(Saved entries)
○ ○ ○ ○ ○

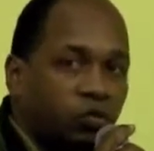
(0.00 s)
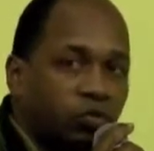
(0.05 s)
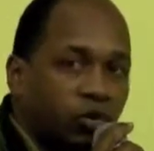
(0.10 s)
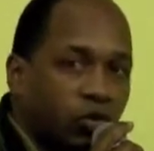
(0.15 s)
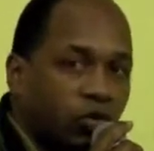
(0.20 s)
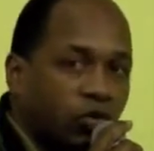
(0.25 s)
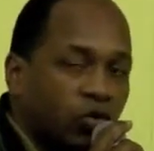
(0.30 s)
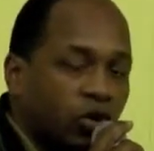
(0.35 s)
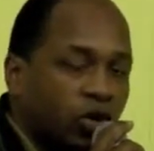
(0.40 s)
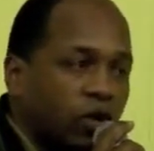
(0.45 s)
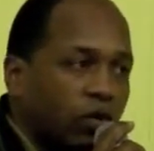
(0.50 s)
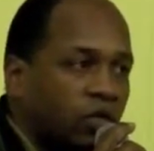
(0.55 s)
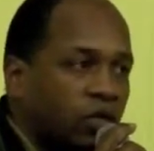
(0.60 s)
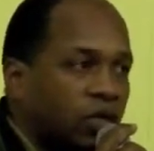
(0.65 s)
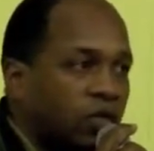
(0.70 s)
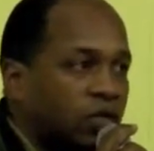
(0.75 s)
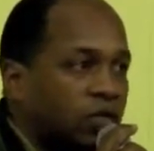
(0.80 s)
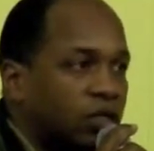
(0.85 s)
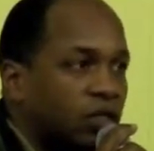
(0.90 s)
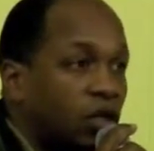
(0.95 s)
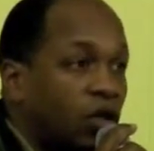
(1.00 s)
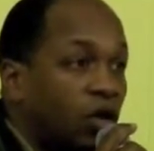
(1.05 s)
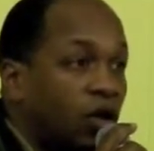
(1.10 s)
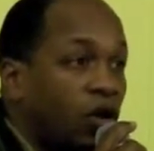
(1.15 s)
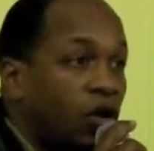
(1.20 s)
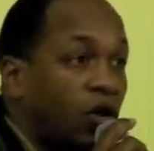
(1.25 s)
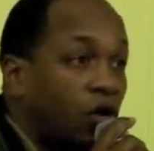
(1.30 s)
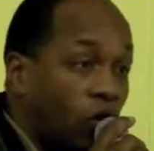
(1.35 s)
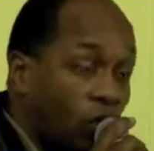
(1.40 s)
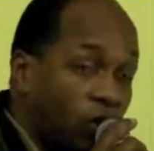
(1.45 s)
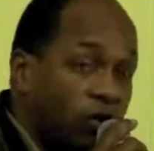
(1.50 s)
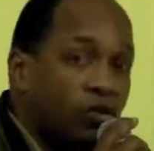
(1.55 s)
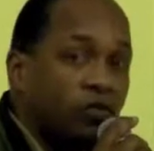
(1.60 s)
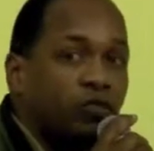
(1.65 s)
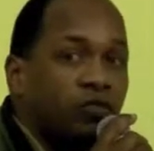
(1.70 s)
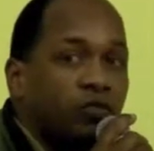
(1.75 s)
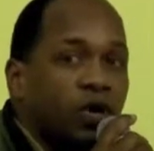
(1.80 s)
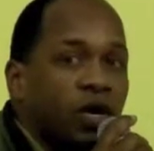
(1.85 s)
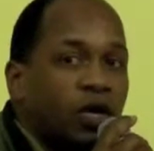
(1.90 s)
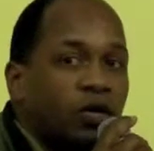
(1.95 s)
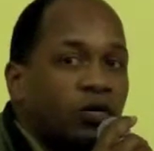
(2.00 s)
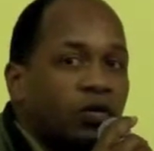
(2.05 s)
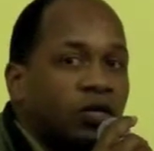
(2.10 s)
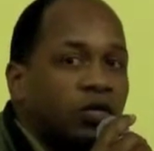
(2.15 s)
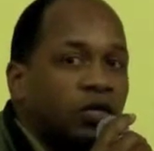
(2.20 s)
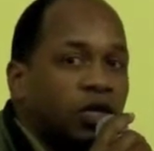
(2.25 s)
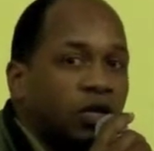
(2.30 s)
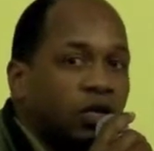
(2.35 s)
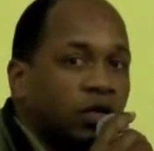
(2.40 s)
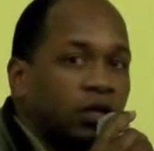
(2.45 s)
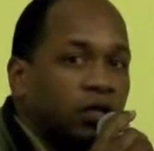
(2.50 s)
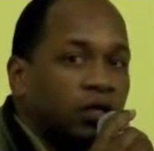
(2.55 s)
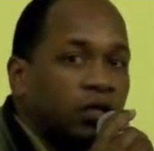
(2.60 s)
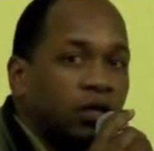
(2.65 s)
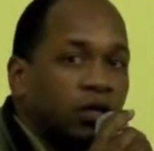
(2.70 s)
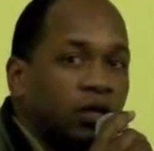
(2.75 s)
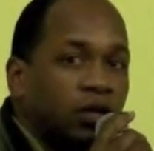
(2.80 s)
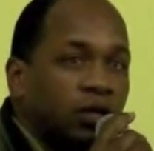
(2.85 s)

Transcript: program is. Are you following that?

○ ○ ○ ○ ○

What the task requires
Write the entries out again exactly as they appear, with the pictures omitted.

Solution to this problem
(0.00 s)
(0.05 s)
(0.10 s)
(0.15 s)
(0.20 s)
(0.25 s)
(0.30 s)
(0.35 s)
(0.40 s)
(0.45 s)
(0.50 s)
(0.55 s)
(0.60 s)
(0.65 s)
(0.70 s)
(0.75 s)
(0.80 s)
(0.85 s)
(0.90 s)
(0.95 s)
(1.00 s)
(1.05 s)
(1.10 s)
(1.15 s)
(1.20 s)
(1.25 s)
(1.30 s)
(1.35 s)
(1.40 s)
(1.45 s)
(1.50 s)
(1.55 s)
(1.60 s)
(1.65 s)
(1.70 s)
(1.75 s)
(1.80 s)
(1.85 s)
(1.90 s)
(1.95 s)
(2.00 s)
(2.05 s)
(2.10 s)
(2.15 s)
(2.20 s)
(2.25 s)
(2.30 s)
(2.35 s)
(2.40 s)
(2.45 s)
(2.50 s)
(2.55 s)
(2.60 s)
(2.65 s)
(2.70 s)
(2.75 s)
(2.80 s)
(2.85 s)

Transcript: program is. Are you following that?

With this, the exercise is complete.